---------- Given entries ----------
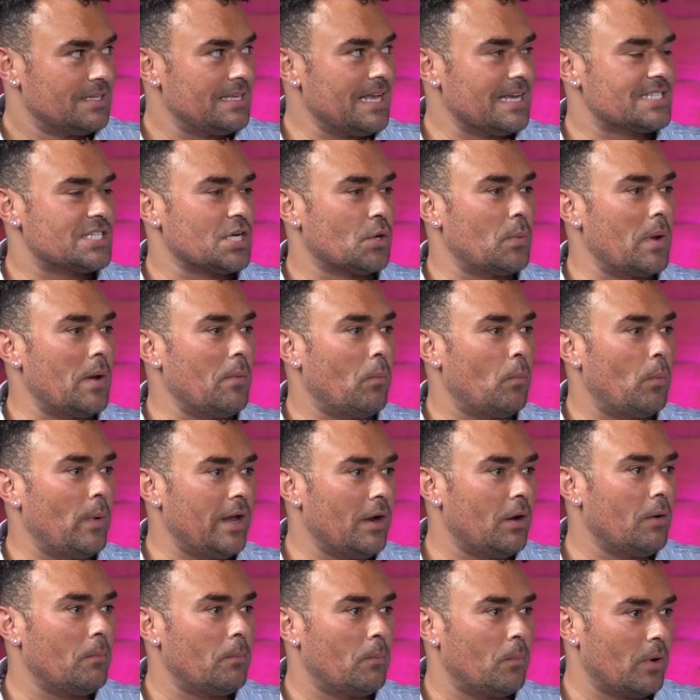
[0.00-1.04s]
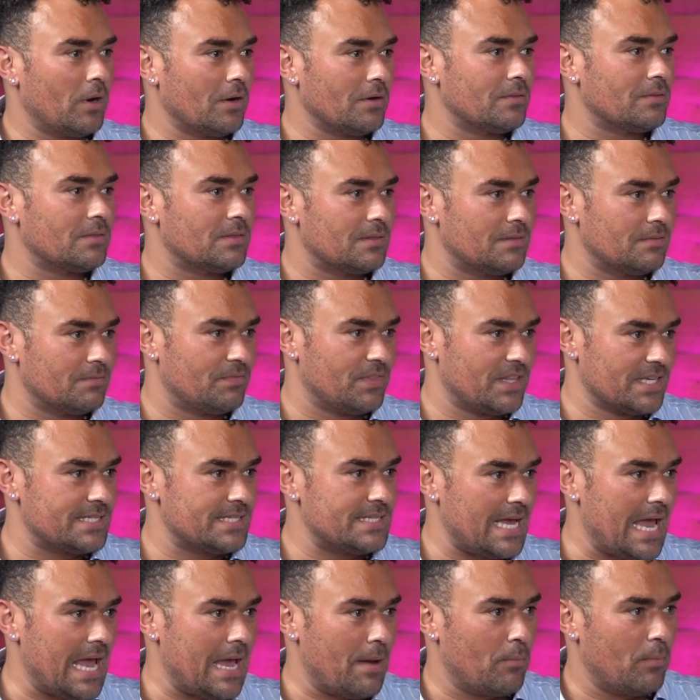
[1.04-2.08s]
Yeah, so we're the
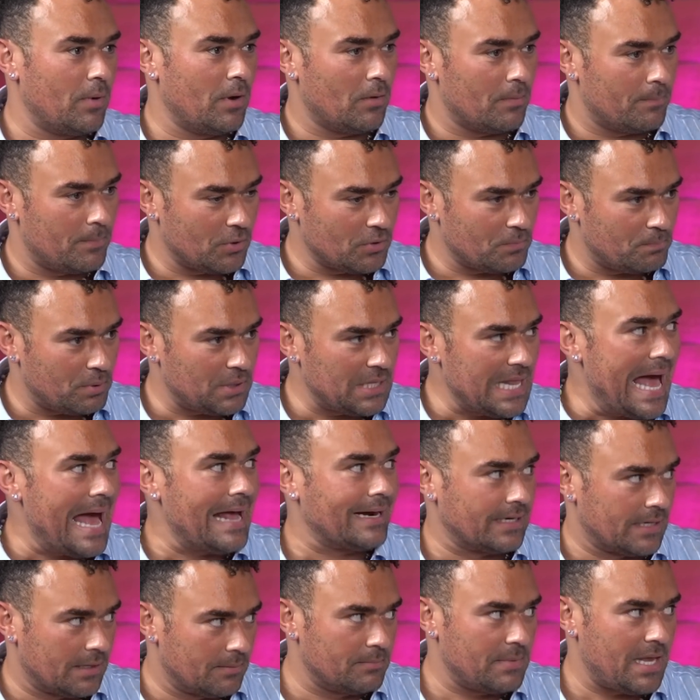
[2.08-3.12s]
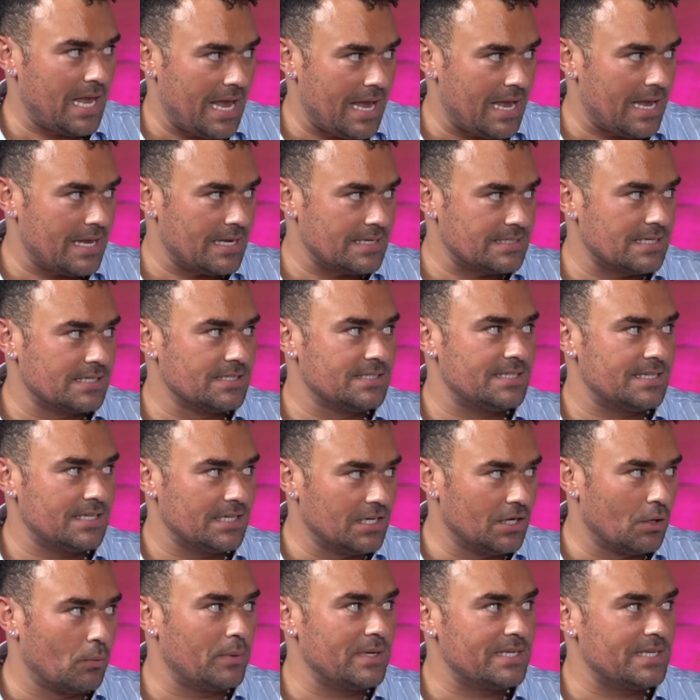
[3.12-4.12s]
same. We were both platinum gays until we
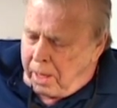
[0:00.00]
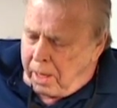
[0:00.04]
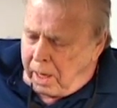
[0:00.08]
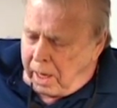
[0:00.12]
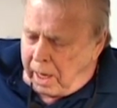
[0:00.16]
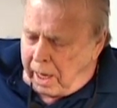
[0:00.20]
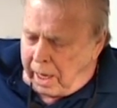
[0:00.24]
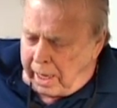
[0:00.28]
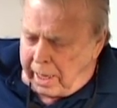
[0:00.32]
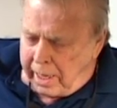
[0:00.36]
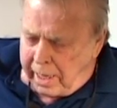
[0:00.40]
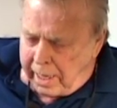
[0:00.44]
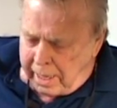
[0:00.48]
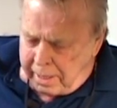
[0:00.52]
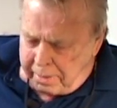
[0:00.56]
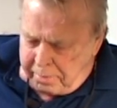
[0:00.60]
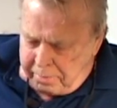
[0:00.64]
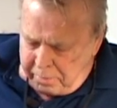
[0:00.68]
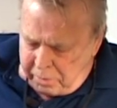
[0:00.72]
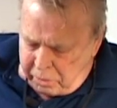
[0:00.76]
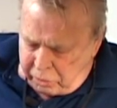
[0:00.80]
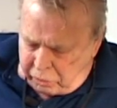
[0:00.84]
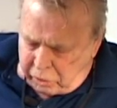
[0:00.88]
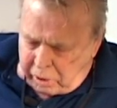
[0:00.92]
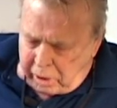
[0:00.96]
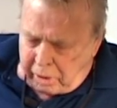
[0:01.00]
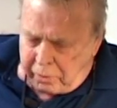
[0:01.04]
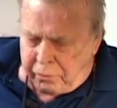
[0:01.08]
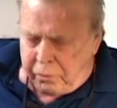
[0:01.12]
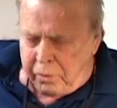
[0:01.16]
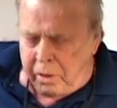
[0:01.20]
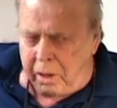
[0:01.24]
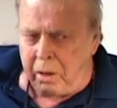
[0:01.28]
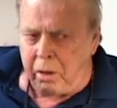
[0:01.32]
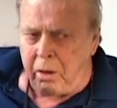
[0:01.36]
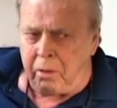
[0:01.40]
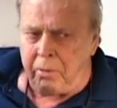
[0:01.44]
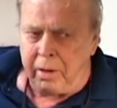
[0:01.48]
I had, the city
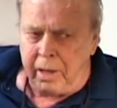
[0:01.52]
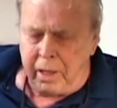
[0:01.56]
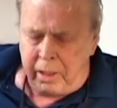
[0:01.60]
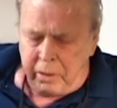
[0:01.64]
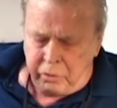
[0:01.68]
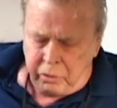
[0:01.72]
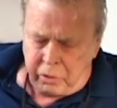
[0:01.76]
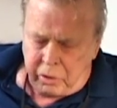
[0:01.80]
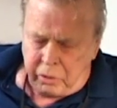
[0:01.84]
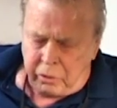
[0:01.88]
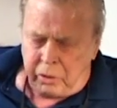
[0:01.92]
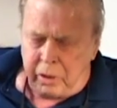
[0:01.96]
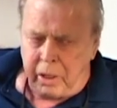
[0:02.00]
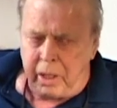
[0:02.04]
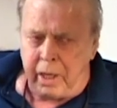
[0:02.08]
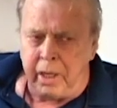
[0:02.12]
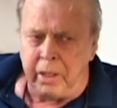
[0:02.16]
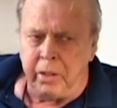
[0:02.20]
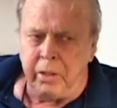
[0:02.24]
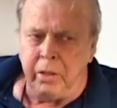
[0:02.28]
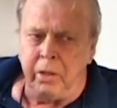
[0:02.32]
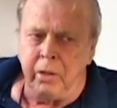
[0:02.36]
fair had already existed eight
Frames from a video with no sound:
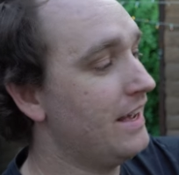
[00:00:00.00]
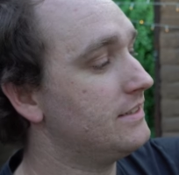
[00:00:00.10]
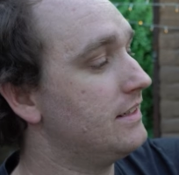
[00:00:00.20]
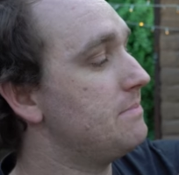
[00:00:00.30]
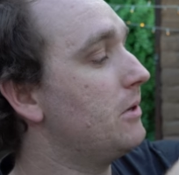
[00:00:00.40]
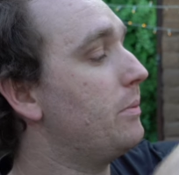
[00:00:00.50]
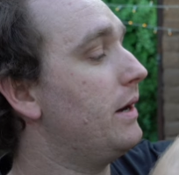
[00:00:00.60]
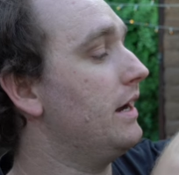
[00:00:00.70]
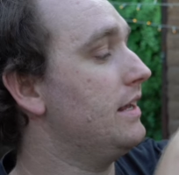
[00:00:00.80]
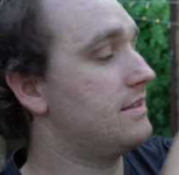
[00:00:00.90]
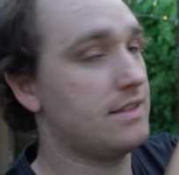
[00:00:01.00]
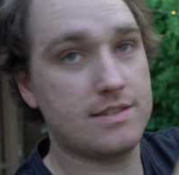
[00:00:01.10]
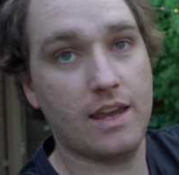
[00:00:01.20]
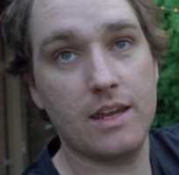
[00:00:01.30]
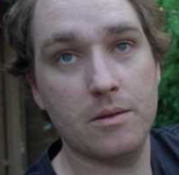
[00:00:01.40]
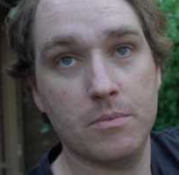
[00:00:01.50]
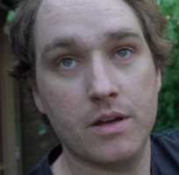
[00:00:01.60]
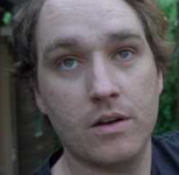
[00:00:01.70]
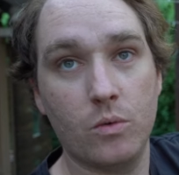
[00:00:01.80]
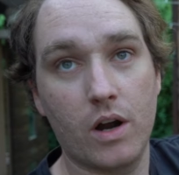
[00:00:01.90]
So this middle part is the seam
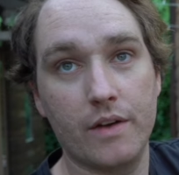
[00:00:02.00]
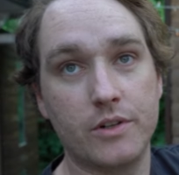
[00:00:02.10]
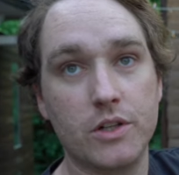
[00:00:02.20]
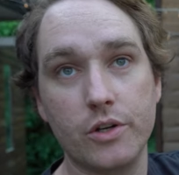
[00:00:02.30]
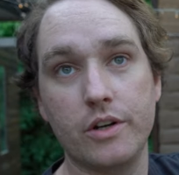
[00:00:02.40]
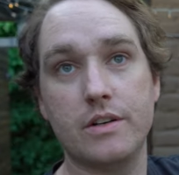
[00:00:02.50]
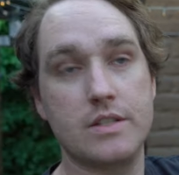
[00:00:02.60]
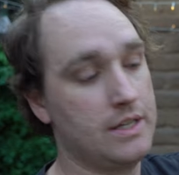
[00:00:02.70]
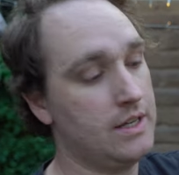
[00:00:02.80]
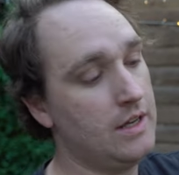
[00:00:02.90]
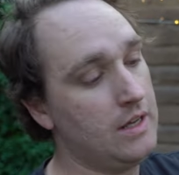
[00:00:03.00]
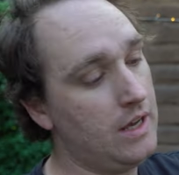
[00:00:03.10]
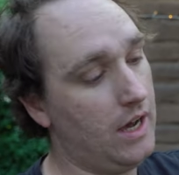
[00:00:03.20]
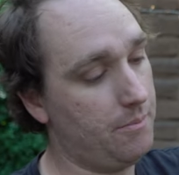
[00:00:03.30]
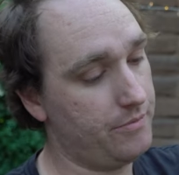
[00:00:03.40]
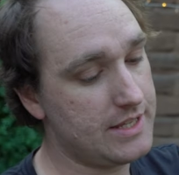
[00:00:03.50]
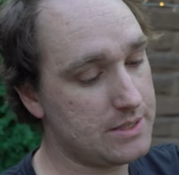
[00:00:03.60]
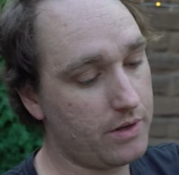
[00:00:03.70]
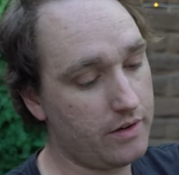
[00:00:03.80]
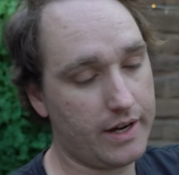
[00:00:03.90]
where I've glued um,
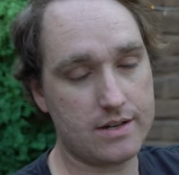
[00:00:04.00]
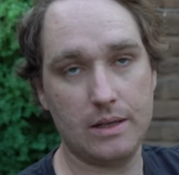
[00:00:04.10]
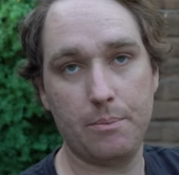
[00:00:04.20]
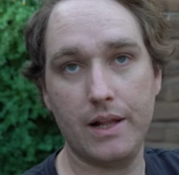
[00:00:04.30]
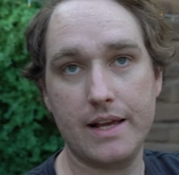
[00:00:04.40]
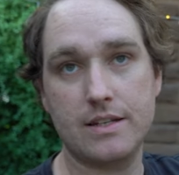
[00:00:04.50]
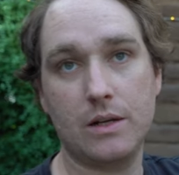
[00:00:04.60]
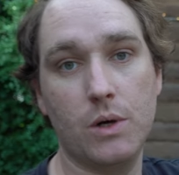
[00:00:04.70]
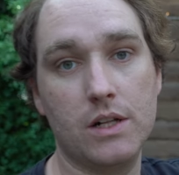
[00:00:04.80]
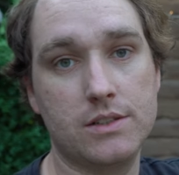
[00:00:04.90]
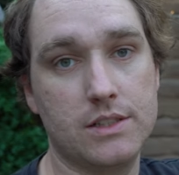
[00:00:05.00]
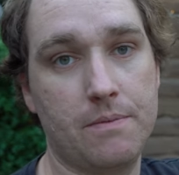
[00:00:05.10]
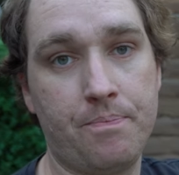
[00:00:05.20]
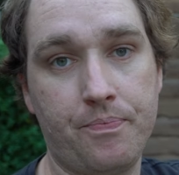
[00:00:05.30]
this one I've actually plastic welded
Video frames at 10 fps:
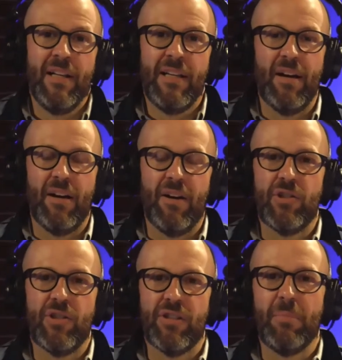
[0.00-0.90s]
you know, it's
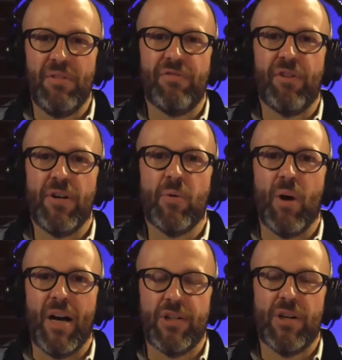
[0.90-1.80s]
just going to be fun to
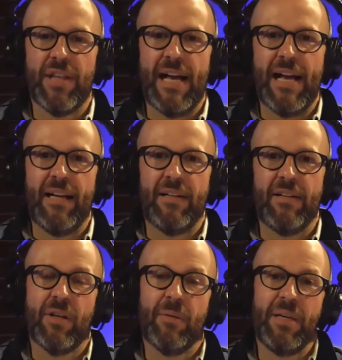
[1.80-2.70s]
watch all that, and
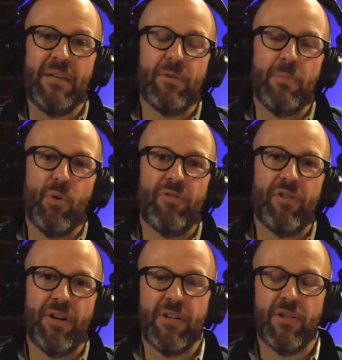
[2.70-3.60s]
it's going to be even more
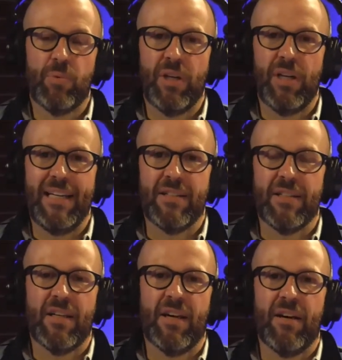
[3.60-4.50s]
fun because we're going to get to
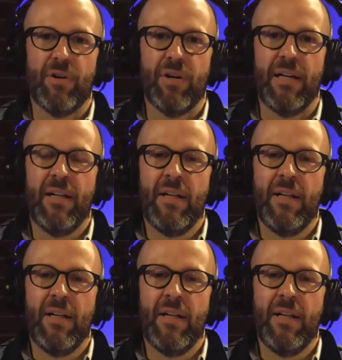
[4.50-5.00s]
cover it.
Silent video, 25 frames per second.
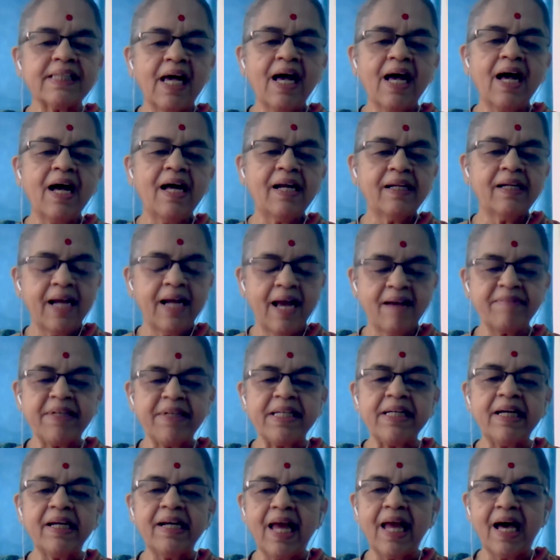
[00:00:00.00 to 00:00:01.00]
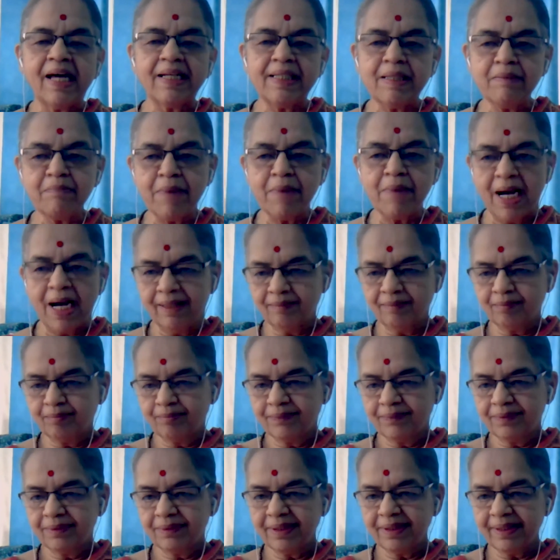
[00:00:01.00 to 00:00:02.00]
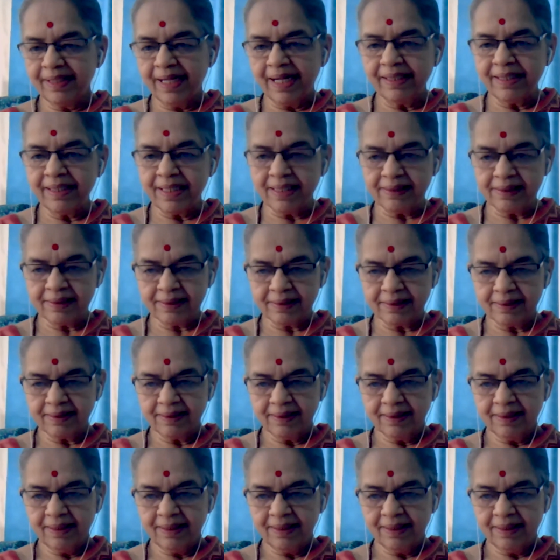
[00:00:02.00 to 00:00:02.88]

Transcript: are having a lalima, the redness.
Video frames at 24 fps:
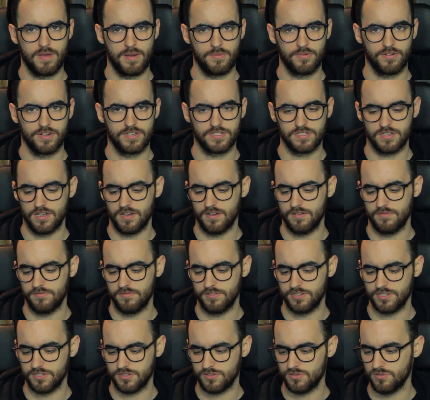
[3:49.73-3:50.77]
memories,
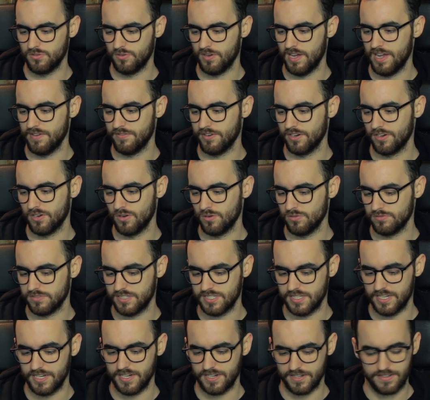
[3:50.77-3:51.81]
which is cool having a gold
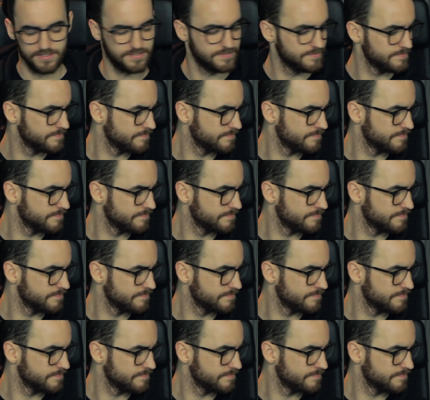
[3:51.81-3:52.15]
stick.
----------
■ **Problem to work on**
Repeat the full listing above exactly, with no pictures in the copy.

■ **Output of the task**
[0.00-1.04s]
[1.04-2.08s]
Yeah, so we're the
[2.08-3.12s]
[3.12-4.12s]
same. We were both platinum gays until we
[0:00.00]
[0:00.04]
[0:00.08]
[0:00.12]
[0:00.16]
[0:00.20]
[0:00.24]
[0:00.28]
[0:00.32]
[0:00.36]
[0:00.40]
[0:00.44]
[0:00.48]
[0:00.52]
[0:00.56]
[0:00.60]
[0:00.64]
[0:00.68]
[0:00.72]
[0:00.76]
[0:00.80]
[0:00.84]
[0:00.88]
[0:00.92]
[0:00.96]
[0:01.00]
[0:01.04]
[0:01.08]
[0:01.12]
[0:01.16]
[0:01.20]
[0:01.24]
[0:01.28]
[0:01.32]
[0:01.36]
[0:01.40]
[0:01.44]
[0:01.48]
I had, the city
[0:01.52]
[0:01.56]
[0:01.60]
[0:01.64]
[0:01.68]
[0:01.72]
[0:01.76]
[0:01.80]
[0:01.84]
[0:01.88]
[0:01.92]
[0:01.96]
[0:02.00]
[0:02.04]
[0:02.08]
[0:02.12]
[0:02.16]
[0:02.20]
[0:02.24]
[0:02.28]
[0:02.32]
[0:02.36]
fair had already existed eight
Frames from a video with no sound:
[00:00:00.00]
[00:00:00.10]
[00:00:00.20]
[00:00:00.30]
[00:00:00.40]
[00:00:00.50]
[00:00:00.60]
[00:00:00.70]
[00:00:00.80]
[00:00:00.90]
[00:00:01.00]
[00:00:01.10]
[00:00:01.20]
[00:00:01.30]
[00:00:01.40]
[00:00:01.50]
[00:00:01.60]
[00:00:01.70]
[00:00:01.80]
[00:00:01.90]
So this middle part is the seam
[00:00:02.00]
[00:00:02.10]
[00:00:02.20]
[00:00:02.30]
[00:00:02.40]
[00:00:02.50]
[00:00:02.60]
[00:00:02.70]
[00:00:02.80]
[00:00:02.90]
[00:00:03.00]
[00:00:03.10]
[00:00:03.20]
[00:00:03.30]
[00:00:03.40]
[00:00:03.50]
[00:00:03.60]
[00:00:03.70]
[00:00:03.80]
[00:00:03.90]
where I've glued um,
[00:00:04.00]
[00:00:04.10]
[00:00:04.20]
[00:00:04.30]
[00:00:04.40]
[00:00:04.50]
[00:00:04.60]
[00:00:04.70]
[00:00:04.80]
[00:00:04.90]
[00:00:05.00]
[00:00:05.10]
[00:00:05.20]
[00:00:05.30]
this one I've actually plastic welded
Video frames at 10 fps:
[0.00-0.90s]
you know, it's
[0.90-1.80s]
just going to be fun to
[1.80-2.70s]
watch all that, and
[2.70-3.60s]
it's going to be even more
[3.60-4.50s]
fun because we're going to get to
[4.50-5.00s]
cover it.
Silent video, 25 frames per second.
[00:00:00.00 to 00:00:01.00]
[00:00:01.00 to 00:00:02.00]
[00:00:02.00 to 00:00:02.88]

Transcript: are having a lalima, the redness.
Video frames at 24 fps:
[3:49.73-3:50.77]
memories,
[3:50.77-3:51.81]
which is cool having a gold
[3:51.81-3:52.15]
stick.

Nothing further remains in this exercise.